:: Exercise goal ::
This exercise asks for an exact copy of every entry below, with pictures omitted.

Listed entries: Begin

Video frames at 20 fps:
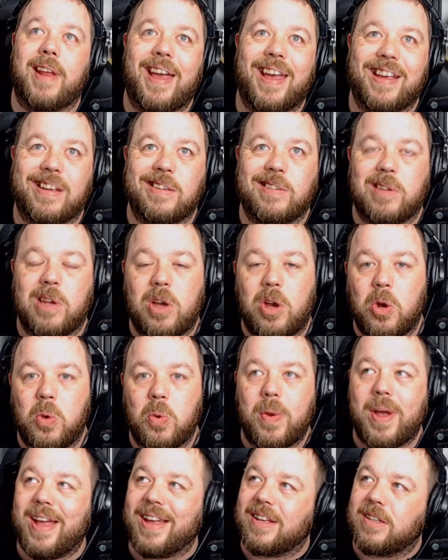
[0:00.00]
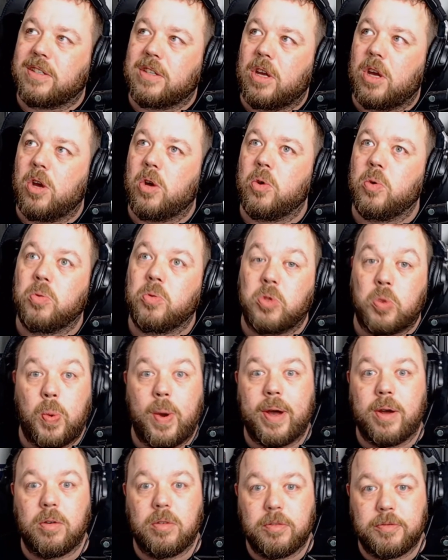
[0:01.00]
XOXO
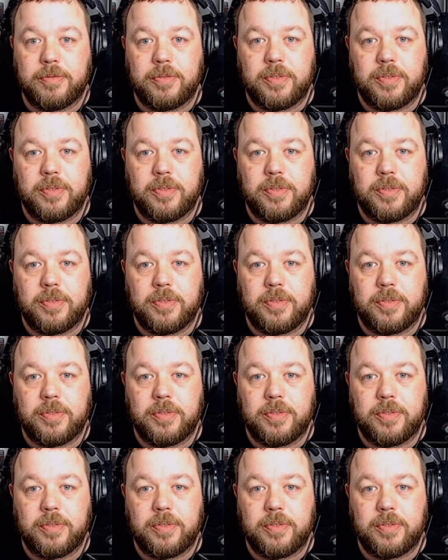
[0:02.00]
12.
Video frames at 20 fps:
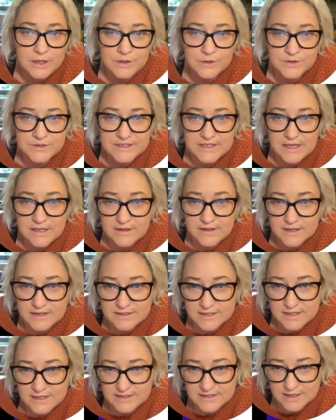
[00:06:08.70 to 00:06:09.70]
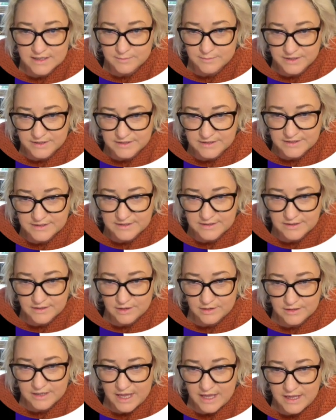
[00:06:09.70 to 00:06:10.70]
you'll see there's these numbers,
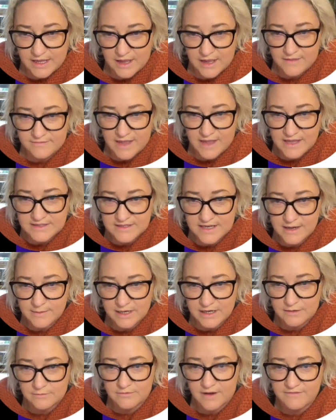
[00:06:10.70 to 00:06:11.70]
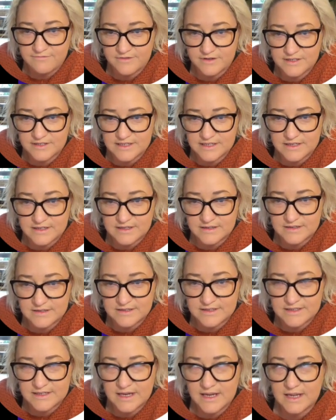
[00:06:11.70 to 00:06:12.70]
okay? And that's how many
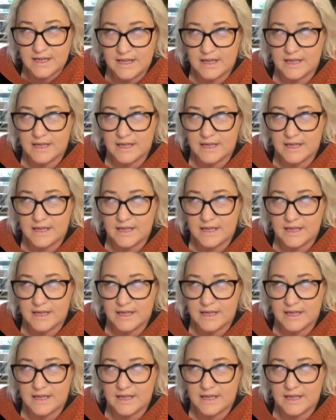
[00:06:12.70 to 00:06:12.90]
references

Listed entries: End

:: Written answer ::
Video frames at 20 fps:
[0:00.00]
[0:01.00]
XOXO
[0:02.00]
12.
Video frames at 20 fps:
[00:06:08.70 to 00:06:09.70]
[00:06:09.70 to 00:06:10.70]
you'll see there's these numbers,
[00:06:10.70 to 00:06:11.70]
[00:06:11.70 to 00:06:12.70]
okay? And that's how many
[00:06:12.70 to 00:06:12.90]
references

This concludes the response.